The fast-paced, hands-on simulation is designed to sharpen incident response and defense strategies against attacks on water and electricity utilities.
Semperis, a provider of AI-powered identity security and cyber resilience, today announced that Marcus Hutchins, the cybersecurity industry icon who stopped the 2017 WannaCry cyberattack, will be joining Operation Blindspot, a high-stakes red team/blue team cyber crisis simulation taking place at Black Hat, Tuesday, August 5, 2025.
Operation Blindspot is a tabletop exercise exploring the effects of a simulated cyberattack on a fictional water utility. Recent Semperis research on The State of Critical Infrastructure Resilience shows that 62% of water and electricity utilities in the U.S. and UK were targeted by a cyberattack in the past year.
“I am thrilled to take part in Operation Blindspot because defending critical infrastructure against nation-state threats is one of the toughest challenges we face. Exercises like this are invaluable. They not only help defenders on the front lines preparing and preventing attacks but they also shed a positive light on so many unsung heroes defending their organizations from threat actors,” said Hutchins.
Participating in the exercise will be teams comprised of incident responders, security analysts, threat analysts, the FBI, the Las Vegas Police and the Cybersecurity Infrastructure and Security Agency (CISA).
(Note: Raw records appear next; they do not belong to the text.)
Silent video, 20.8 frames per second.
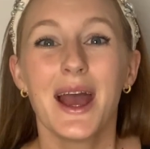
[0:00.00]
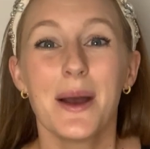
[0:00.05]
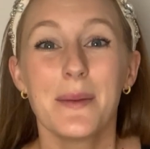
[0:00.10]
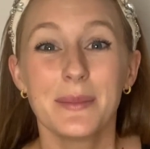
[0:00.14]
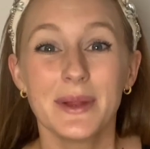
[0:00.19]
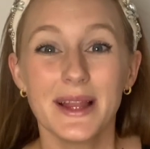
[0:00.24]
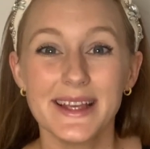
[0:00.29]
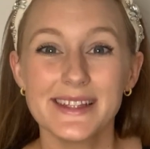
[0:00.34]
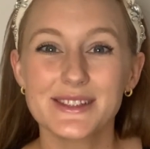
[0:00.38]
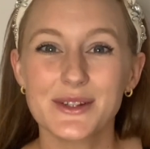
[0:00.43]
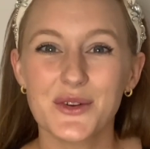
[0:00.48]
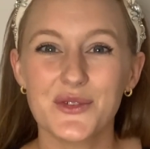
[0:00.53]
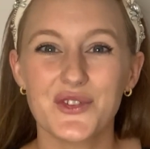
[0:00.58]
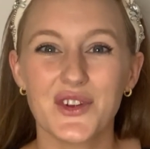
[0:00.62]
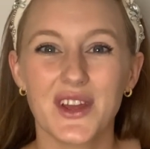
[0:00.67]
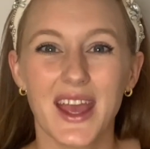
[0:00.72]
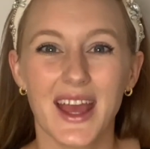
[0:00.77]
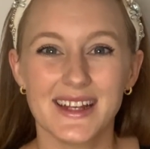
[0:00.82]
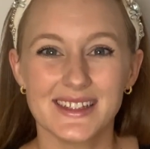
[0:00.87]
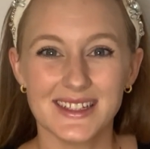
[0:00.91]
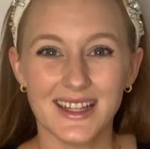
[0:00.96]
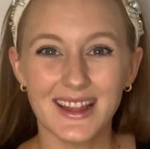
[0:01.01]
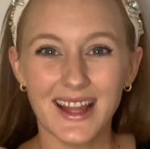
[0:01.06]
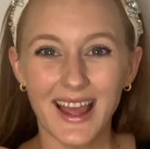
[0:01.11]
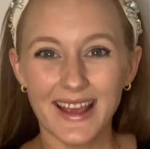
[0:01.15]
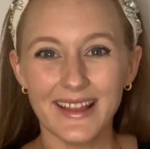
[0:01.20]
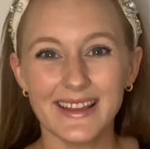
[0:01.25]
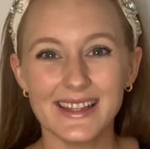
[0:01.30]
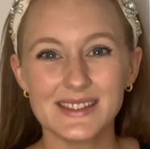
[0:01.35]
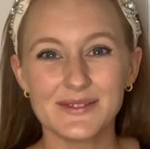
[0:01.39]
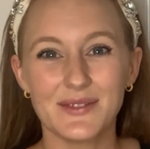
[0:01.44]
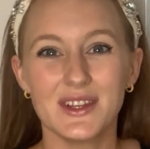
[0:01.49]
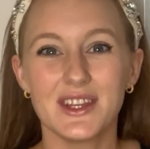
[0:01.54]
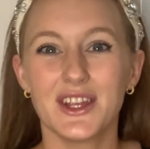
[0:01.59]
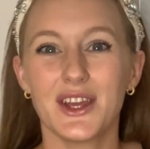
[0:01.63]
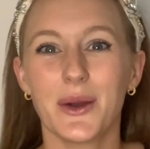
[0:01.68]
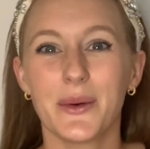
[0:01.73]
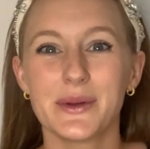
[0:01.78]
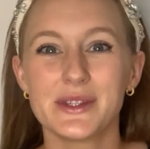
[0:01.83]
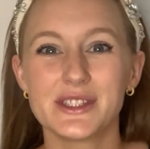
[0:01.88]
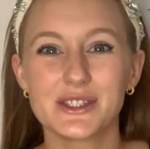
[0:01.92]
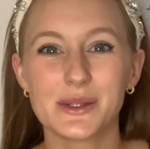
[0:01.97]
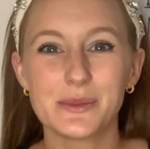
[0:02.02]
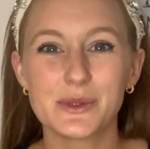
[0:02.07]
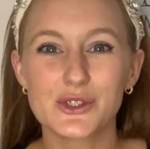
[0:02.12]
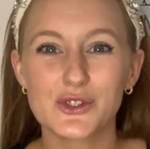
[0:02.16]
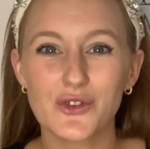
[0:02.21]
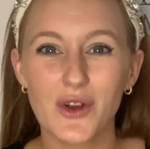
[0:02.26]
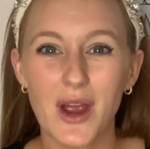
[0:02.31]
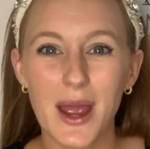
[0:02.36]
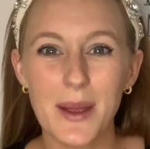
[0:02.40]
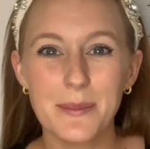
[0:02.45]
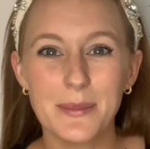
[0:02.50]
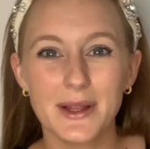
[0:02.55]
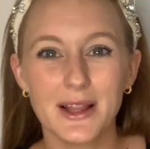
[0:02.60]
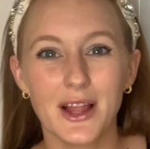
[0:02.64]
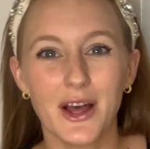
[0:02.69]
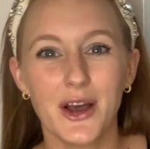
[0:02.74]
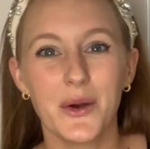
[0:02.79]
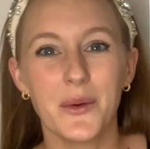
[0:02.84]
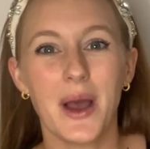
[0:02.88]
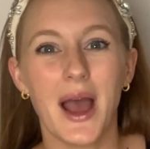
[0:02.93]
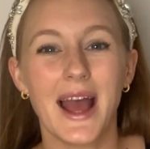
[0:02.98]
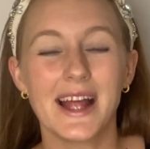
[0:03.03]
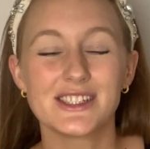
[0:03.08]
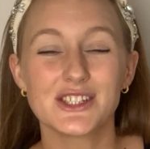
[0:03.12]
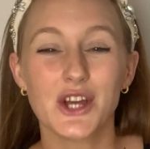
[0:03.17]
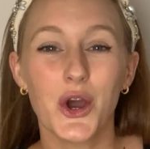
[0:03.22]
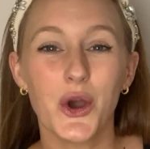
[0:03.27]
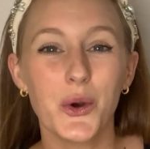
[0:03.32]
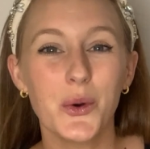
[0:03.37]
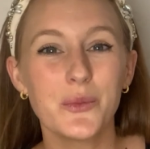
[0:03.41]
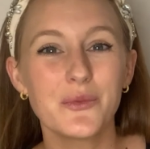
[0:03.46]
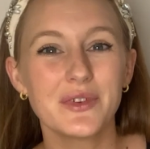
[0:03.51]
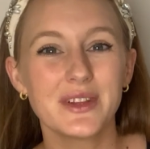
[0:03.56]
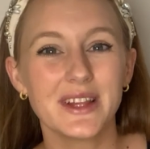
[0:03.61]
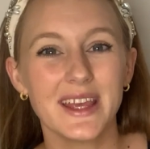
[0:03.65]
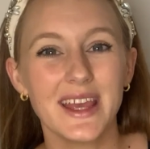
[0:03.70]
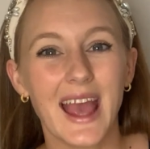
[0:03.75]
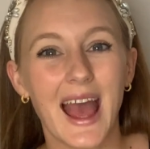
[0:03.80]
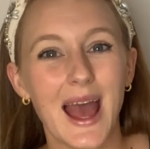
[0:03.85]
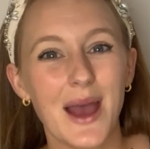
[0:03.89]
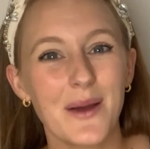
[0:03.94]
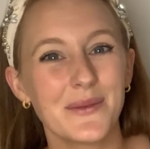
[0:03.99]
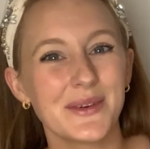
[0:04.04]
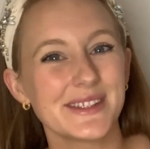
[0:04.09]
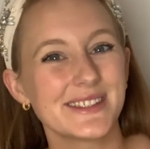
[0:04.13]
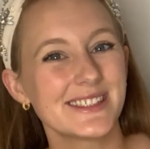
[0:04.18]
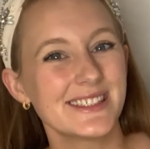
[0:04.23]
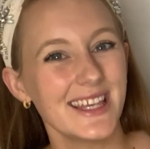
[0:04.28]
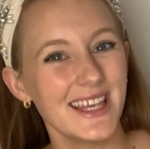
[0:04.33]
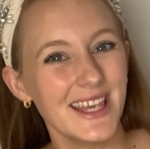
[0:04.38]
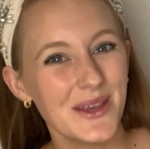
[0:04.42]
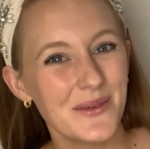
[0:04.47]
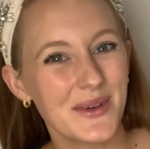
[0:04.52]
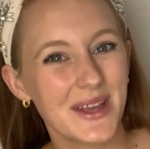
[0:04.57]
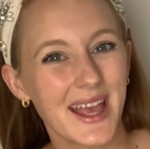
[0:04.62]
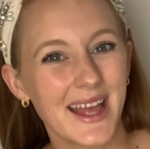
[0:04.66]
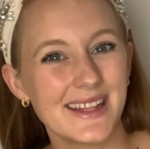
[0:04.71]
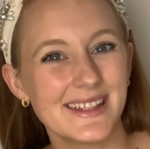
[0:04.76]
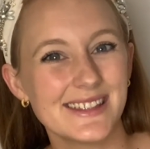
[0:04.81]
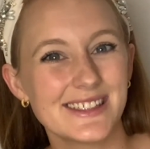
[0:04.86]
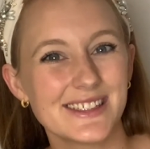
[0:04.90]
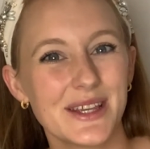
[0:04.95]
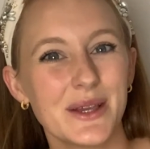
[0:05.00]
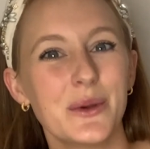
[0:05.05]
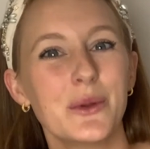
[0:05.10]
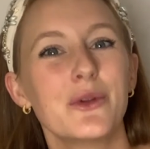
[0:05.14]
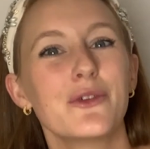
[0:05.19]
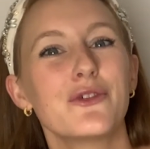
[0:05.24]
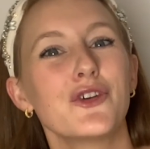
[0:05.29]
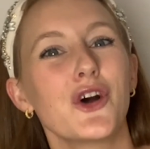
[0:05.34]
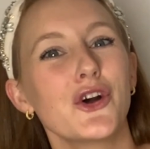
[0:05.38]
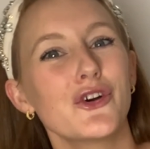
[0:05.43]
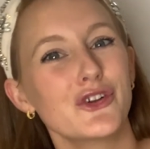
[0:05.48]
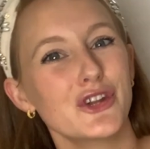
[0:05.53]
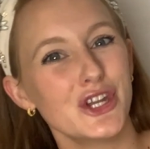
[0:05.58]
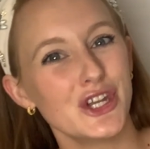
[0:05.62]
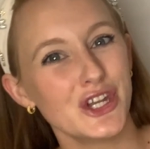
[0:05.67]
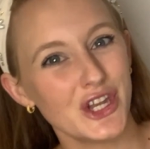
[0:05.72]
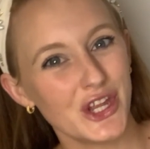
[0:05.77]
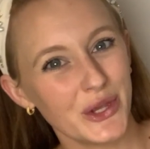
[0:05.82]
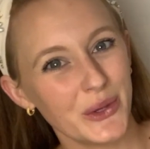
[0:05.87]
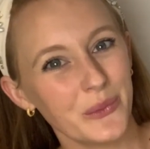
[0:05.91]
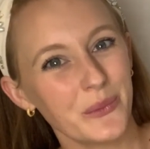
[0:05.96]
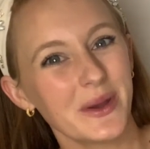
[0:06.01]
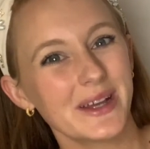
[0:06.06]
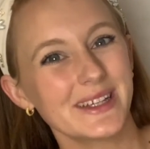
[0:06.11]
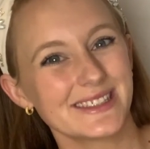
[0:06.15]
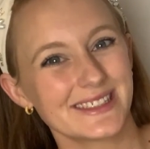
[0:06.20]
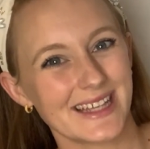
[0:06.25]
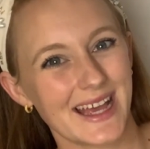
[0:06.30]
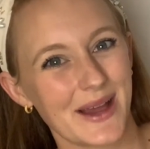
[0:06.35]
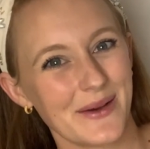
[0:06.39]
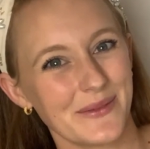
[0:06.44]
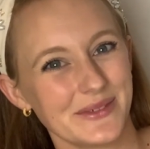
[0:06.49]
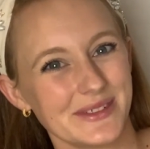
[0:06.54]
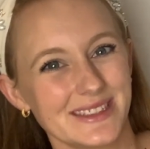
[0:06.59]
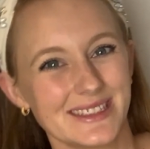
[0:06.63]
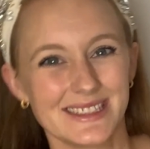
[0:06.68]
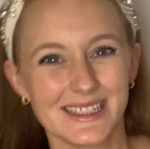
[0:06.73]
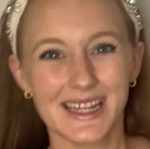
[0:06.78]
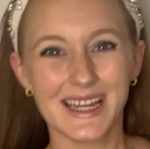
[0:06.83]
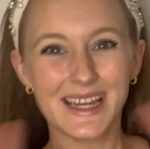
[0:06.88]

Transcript: Please don't forget to like this video and subscribe below, and hopefully I will see you again soon for a new sound.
The goal of Operation Blindspot is to use peacetime to improve battle readiness, coordination and response times so that incident responders are fully equipped to manage real-world cyberattacks with greater speed and confidence.
“Cyberattacks don’t check your calendar. They hit when you’re at your weakest,” said Marty Momdjian, Semperis EVP, Ready1 and the Operation Blindspot facilitator. “Recent Semperis research shows that more than 70 percent of organizations faced at least one high-impact cyber event last year that halted business functions. Yet many of them still have disjointed response plans in place. In moments of crisis, it’s not about rising to the occasion, but falling back on the strength of your preparation.”
“Many public utilities likely don’t realize that China has infiltrated their infrastructure,” said Chris Inglis, the first U.S. National Cyber Director and Semperis Strategic Advisor. “Chinese-sponsored threat actors like Volt Typhoon are known to prefer Living off the Land attacks, which are difficult to detect and can remain dormant, planting backdoors, gathering information, or waiting to strike for months or even years.”